Data from in vivo studies have indicated a role for β-blockers in the prevention of bone loss. Some epidemiological studies have found protective effects of β-blockers on fracture risk. However, there is limited information on the association with cumulative dose and type of β-blockers used. We conducted two case-control studies using data from the UK General Practice Research Database (GPRD) and the Dutch PHARMO Record Linkage System (RLS). Cases were patients with a first hip or femur fracture; controls were individually matched on practice/region, gender, year of birth, and calendar time. Current use of β-blockers was defined as a prescription in 90 days before the index date. We adjusted for medical conditions and drugs associated with falling or bone mineral density. Odds ratios (ORs) and 95% confidence intervals (CIs) were calculated using conditional logistic regression analysis.
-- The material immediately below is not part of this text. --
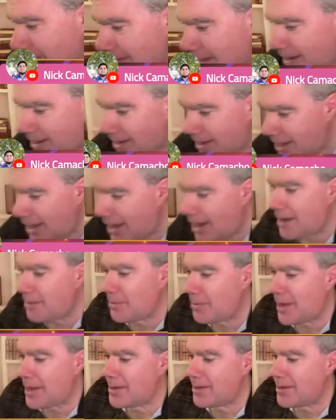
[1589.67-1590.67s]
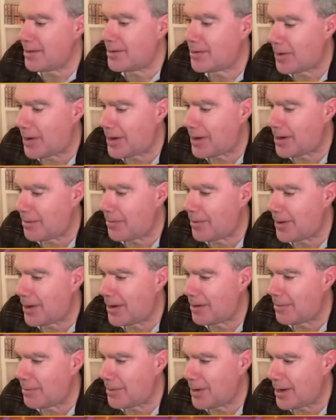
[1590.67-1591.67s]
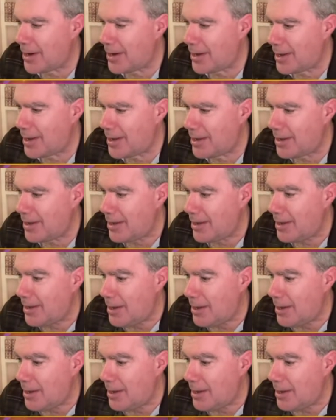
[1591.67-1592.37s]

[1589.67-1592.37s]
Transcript: They can make you quite a bit of money.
The study population included 22,247 cases and controls in the GPRD and 6,763 cases and 26,341 controls in the PHARMO RLS. Current use of β-blockers was associated with a reduced risk of hip/femur fracture in both the GPRD (adjusted OR = 0.82, 95% CI 0.74–0.91) and PHARMO RLS (adjusted OR = 0.87, 95% CI 0.80–0.95) study populations. However, this reduction of risk was not associated with cumulative dose, lipophilicity, or receptor selectivity of β-blockers. The protective effect of β-blockers was only present among patients with a history of use of other antihypertensive agents (GPRD adjusted OR = 0.72, 95% CI 0.64–0.83; PHARMO RLS adjusted OR = 0.76, 95% CI 0.67–0.86) but not in patients using β-blockers only (GPRD adjusted OR = 0.97, 95% CI 0.82–1.14; PHARMO RLS adjusted OR = 1.01, 95% CI 0.90–1.14). Also, in patients with a history of use of other antihypertensive agents, no dose-response relationship with β-blocker use was found. The effect was constant with cumulative dose and the OR was below 1.0 even among patients who just started treatment with β-blockers. As the mechanism by which β-blockers could influence bone mineral density is likely to need some time to exert a clinically relevant effect, all these finding suggests that the association between β-blockers and fracture risk is not causal.